Actually, the parents’ role in rearing safe drivers starts long before children can see over the steering wheel. “Parents need to be role models,” Dr. Alderman said. “Always fasten seatbelts, never text while driving, and never drink alcohol or smoke weed and then get behind the wheel.” To which I would add, parents should model safe driving habits by not speeding, tailgating or cutting in and out of traffic.

These days the most common risk facing young drivers involves distracting devices. A mere four seconds with eyes off the road vastly increases the chance of an accident. Using camcorders, the Teen Safe Driver Program revealed that three-fourths of moderate-to-severe rear-end crashes among teen drivers involved distracting behaviors, most often the use of cellphones. The teenage driver showed no response to the impending crash in half of cases in which the driver was using a phone.

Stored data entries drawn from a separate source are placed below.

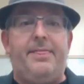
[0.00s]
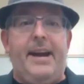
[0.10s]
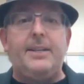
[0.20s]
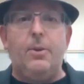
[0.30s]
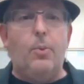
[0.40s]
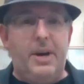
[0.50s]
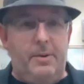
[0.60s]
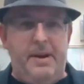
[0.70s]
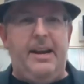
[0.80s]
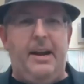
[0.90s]
That's what
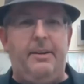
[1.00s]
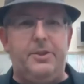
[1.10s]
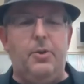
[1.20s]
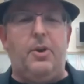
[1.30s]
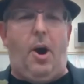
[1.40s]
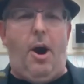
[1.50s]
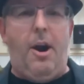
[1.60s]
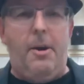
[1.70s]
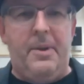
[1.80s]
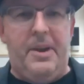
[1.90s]
we're made out of too.
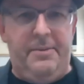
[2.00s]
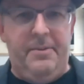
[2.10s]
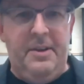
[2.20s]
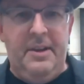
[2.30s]
Carbon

“Teenage drivers have the highest rate of distraction-related fatal crashes of all other age groups,” Dr. Simons-Morton reported. And the temptations keep growing, with in-vehicle information and entertainment technologies and portable electronic devices of which teens are usually the earliest adopters.

“There are three kinds of distractions: visual, cognitive and manual,” Dr. Johnston said. “Electronic technology is all three of these, and the risk of a crash goes way up.”

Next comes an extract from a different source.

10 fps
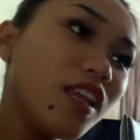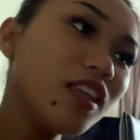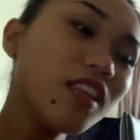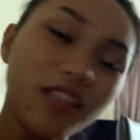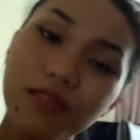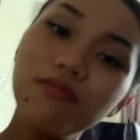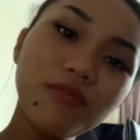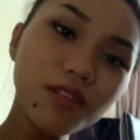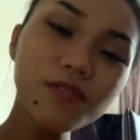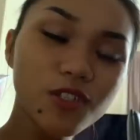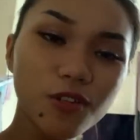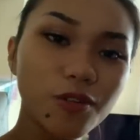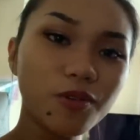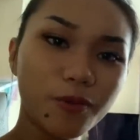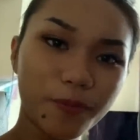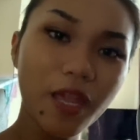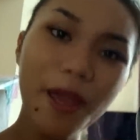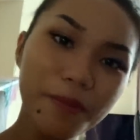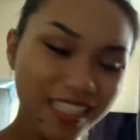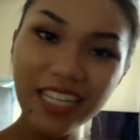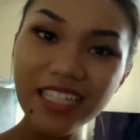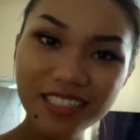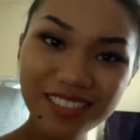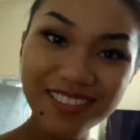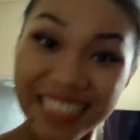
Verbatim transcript: and that gives you happiness.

Although alcohol as a factor in teen driving fatalities has declined in recent decades, “the use of alcohol by an adolescent driver remains a serious risk factor for motor vehicle crashes and resultant fatalities,” the pediatrics report states. In 2015, 16 percent of teenage drivers involved in fatal crashes had a blood alcohol level of 0.08 percent or higher, and 64 percent who were killed in alcohol-involved crashes were not wearing seatbelts.

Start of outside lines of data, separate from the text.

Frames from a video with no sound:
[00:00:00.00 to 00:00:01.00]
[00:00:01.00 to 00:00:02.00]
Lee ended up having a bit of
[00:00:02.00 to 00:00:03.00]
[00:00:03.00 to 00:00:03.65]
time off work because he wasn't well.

All states now have a “zero-tolerance” law stating that a blood alcohol level of 0.02 percent or more for young drivers constitutes drunken driving and can result in an automatic suspension or loss of their license.

Parents should also think twice about the cars teens are driving. Though the tendency may be to provide an old car lest a new one get banged up, teens may be better off with a newer vehicle equipped with the latest safety features, like signals for lane departures and approaching vehicles and self-braking in an impending crash. Dr. Johnston suggests that parents “pick the safest, most up-to-date car you can afford.”

Parents might also consider creating a teen-driving contract that spells out the expectations, responsibilities and risks for the teen driver. The pediatrics society offers a prototype contract under the teen section of its website, healthychildren.org.